**Task**
Your copy should begin at the line containing "[00:00:02.00 to 00:00:03.00]" and end at the last line of the records below, matching each line exactly and leaving out pictures.

Records excerpted from a collection:
--*--

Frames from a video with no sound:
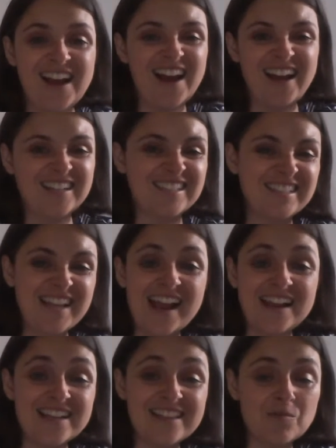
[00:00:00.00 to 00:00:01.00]

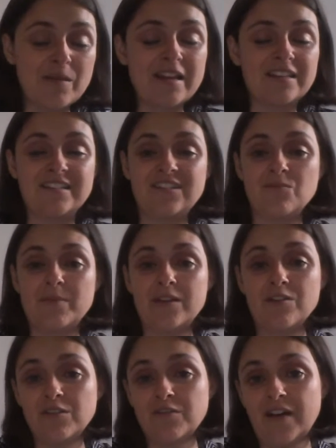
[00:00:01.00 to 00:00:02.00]
understanding that we can still be
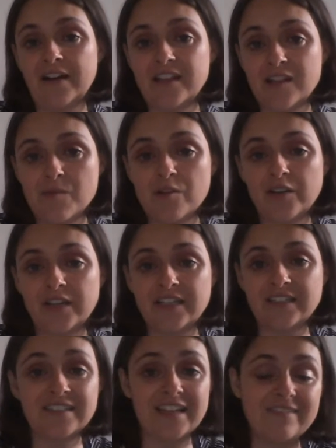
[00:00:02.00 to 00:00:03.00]
unified
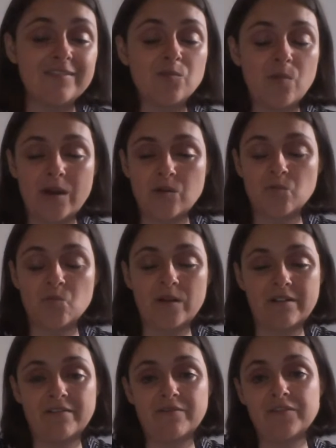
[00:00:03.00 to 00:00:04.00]
communities even when
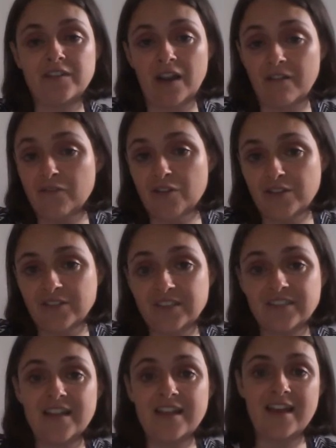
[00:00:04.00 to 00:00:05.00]
we're of diverse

--*--

**Exercise result**
[00:00:02.00 to 00:00:03.00]
unified
[00:00:03.00 to 00:00:04.00]
communities even when
[00:00:04.00 to 00:00:05.00]
we're of diverse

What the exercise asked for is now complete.